The problem :: The word "video" may appear in some lines of the data; copy every such line.

Record extracts ::
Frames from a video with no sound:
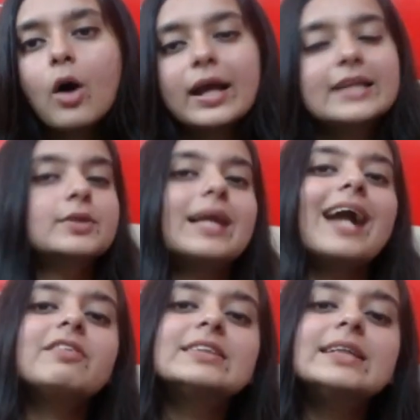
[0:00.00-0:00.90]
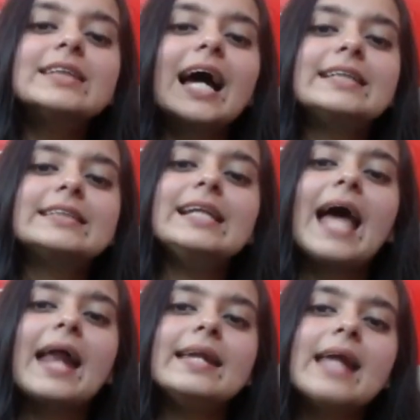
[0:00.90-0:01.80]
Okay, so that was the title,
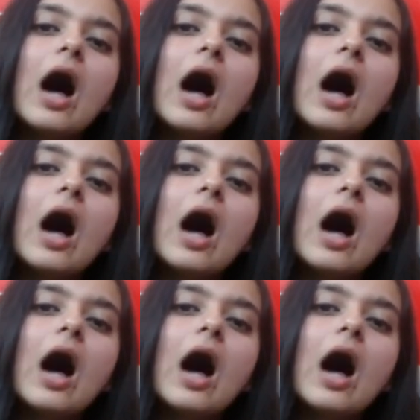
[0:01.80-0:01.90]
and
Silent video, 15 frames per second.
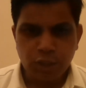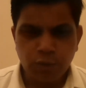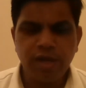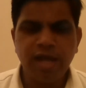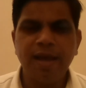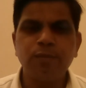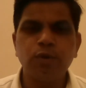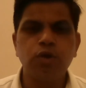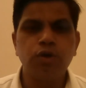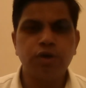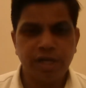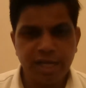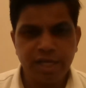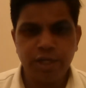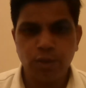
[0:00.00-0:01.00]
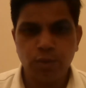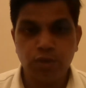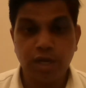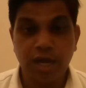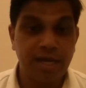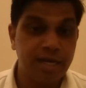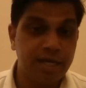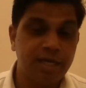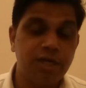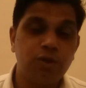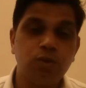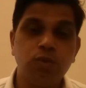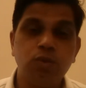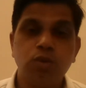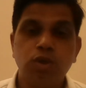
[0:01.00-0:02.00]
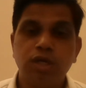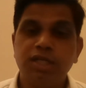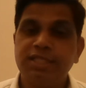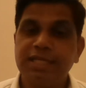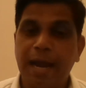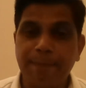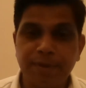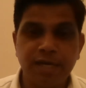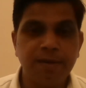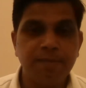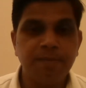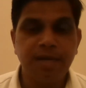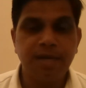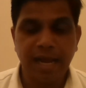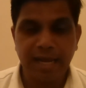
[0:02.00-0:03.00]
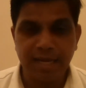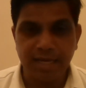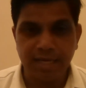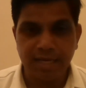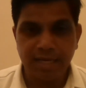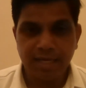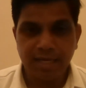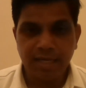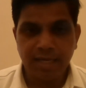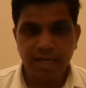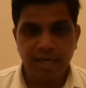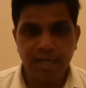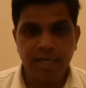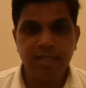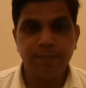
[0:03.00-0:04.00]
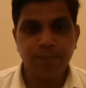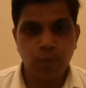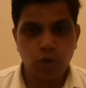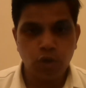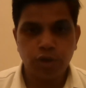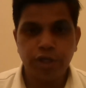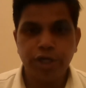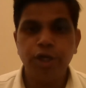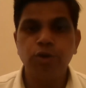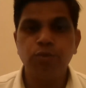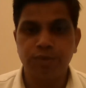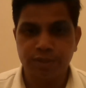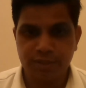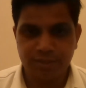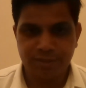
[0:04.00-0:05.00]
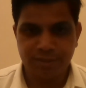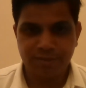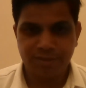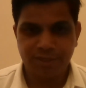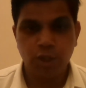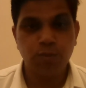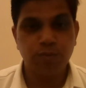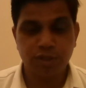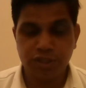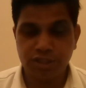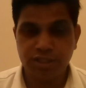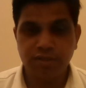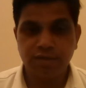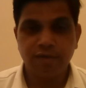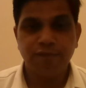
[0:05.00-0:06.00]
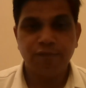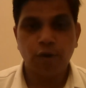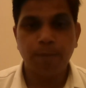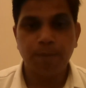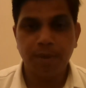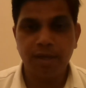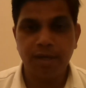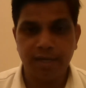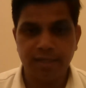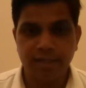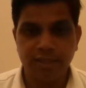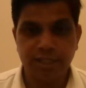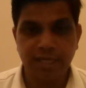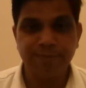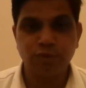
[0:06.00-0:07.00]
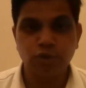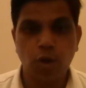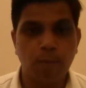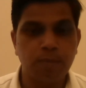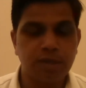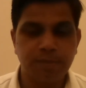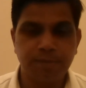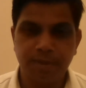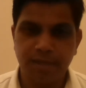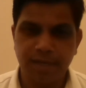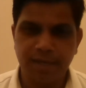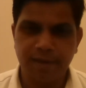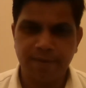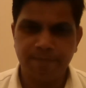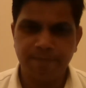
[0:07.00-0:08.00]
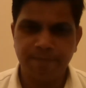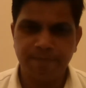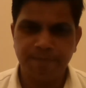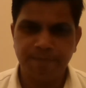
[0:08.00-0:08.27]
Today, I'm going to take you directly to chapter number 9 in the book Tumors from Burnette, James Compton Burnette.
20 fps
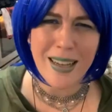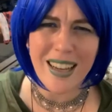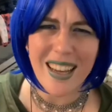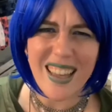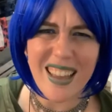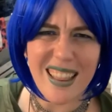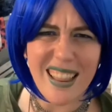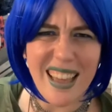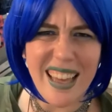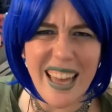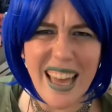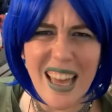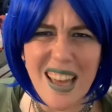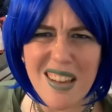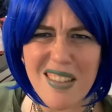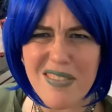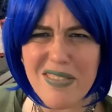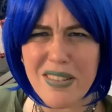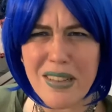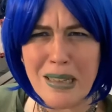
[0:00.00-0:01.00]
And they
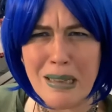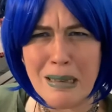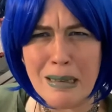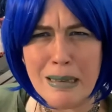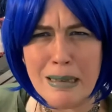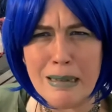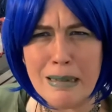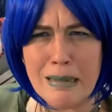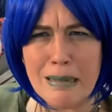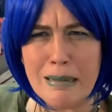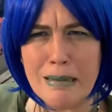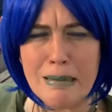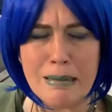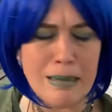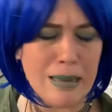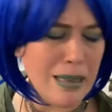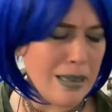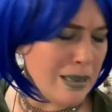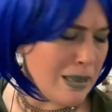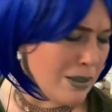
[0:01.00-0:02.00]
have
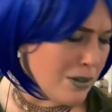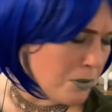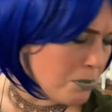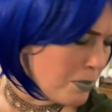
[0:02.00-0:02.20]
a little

Your solution ::
Frames from a video with no sound:
Silent video, 15 frames per second.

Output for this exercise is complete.